Morgan headed for a door at the far end of his enormous bedroom. The open door revealed an office. Of course. The man who lived for his work.
Valerie ran after him and grabbed him by the arm, and he turned to look at her with an expression of impatience.
"Do you know who Giacomo's employees are, Morgan?" Valerie said. "No, of course not, because you never get to know the people who work for you. They're his kids. He has seven children, ranging from age six to twenty-two. Since his wife is sick, his three older kids, who usually work for him, have been caring for the younger kids and visiting their mother in the hospital, and getting as much work done as they can."
Morgan started making harrumphing sounds. She kept talking. "I already called him and told him that you said to take all the time he needs, and he was very grateful. You're welcome. I just saved you from being hated by the entire town of Juniper."
Morgan stood there spluttering for several seconds, then fixed her with a ferocious glare. "I don't care what Juniper thinks of me, or anyone else, for that matter."
"I care what they think of you," she said quietly.
He ignored her.
"When I make a business decision and then appear to back down, it makes me, and by implication my pack, look weak. Don't do that again," he said, and headed into his office, slamming the door shut.
"I don't care what Juniper thinks of me," she mimicked him in a high, squeaky voice, kicking one of her empty suitcases.
"I heard that!" he yelled from behind the closed door.
"Good! Hound dog! I hope your fleas get fleas!" she shouted back. Then she flung herself down on his enormous four-poster bed and blinked back tears.

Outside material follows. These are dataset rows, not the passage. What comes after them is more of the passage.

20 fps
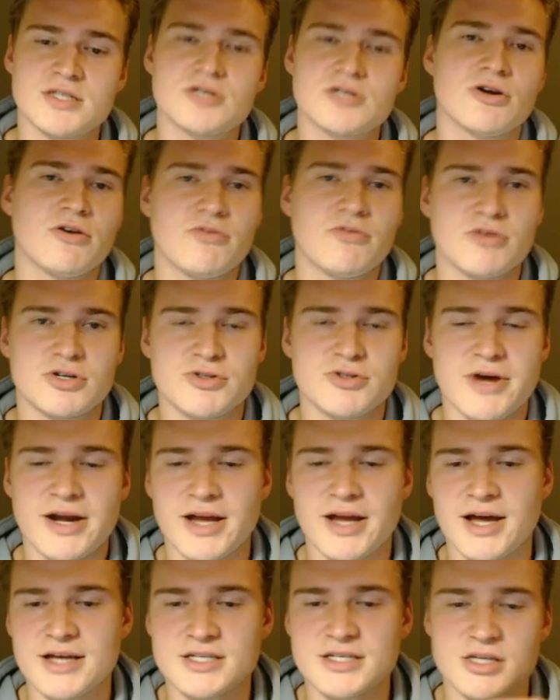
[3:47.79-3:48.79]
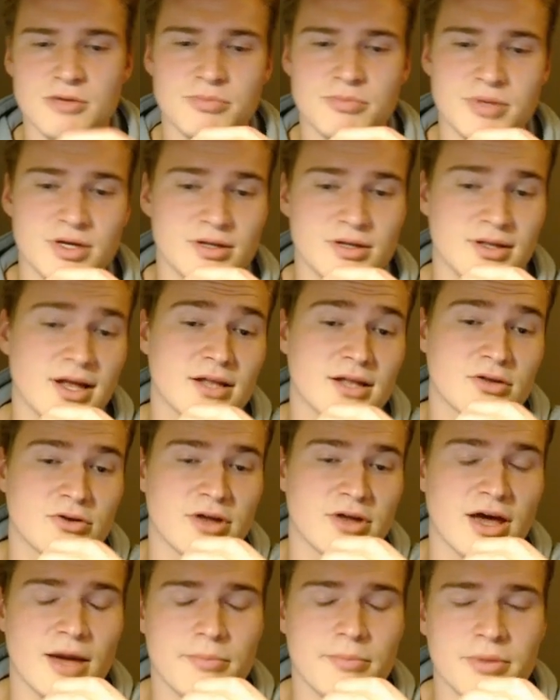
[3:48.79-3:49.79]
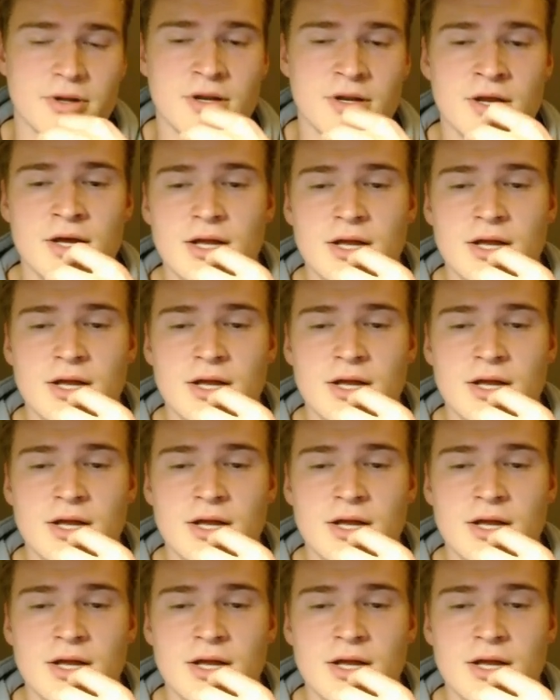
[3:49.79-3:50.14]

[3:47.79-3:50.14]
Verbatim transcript: So if you're trading SLP, that could happen.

It was at times like this that she came perilously close to hating his guts, and she didn't want to do that. She took a deep breath in through her mouth and let it out through her nose, slowly, like the Stressbusters website suggested. She'd been visiting that website a lot lately.
She leaned back against the big, firm pillows and tried to summon up good memories of Morgan. After all, once this fake mating was over and she'd taken a new job somewhere else, memories would be all she'd have.
Well, one thing about Morgan, he might give her grief all day long, but he never let anyone else speak badly to her. Or of her. One time one of his dates had asked him why he didn't hire someone prettier to work in the front office. Morgan hadn't even been aware that Valerie had overheard – but he'd hustled his date out of the office building so fast he'd practically left scorch marks on the carpet, and slammed the door on her so hard that the window had shattered. Valerie had watched through the broken glass as the tall, skinny blonde had stomped to her car and driven off with a screech of tires.
One time when Valerie had been at the local tavern and a man had made a crude remark to her, Morgan had appeared out of nowhere – Valerie hadn't even seen him come in – and he'd picked the man up and hurled him out the front door.
And he'd stood up for her back there in his office, when his mother had started bad-mouthing her. That was a pretty big deal. She knew men who were married or mated for real who didn't stand up for their wives when their mothers treated them badly.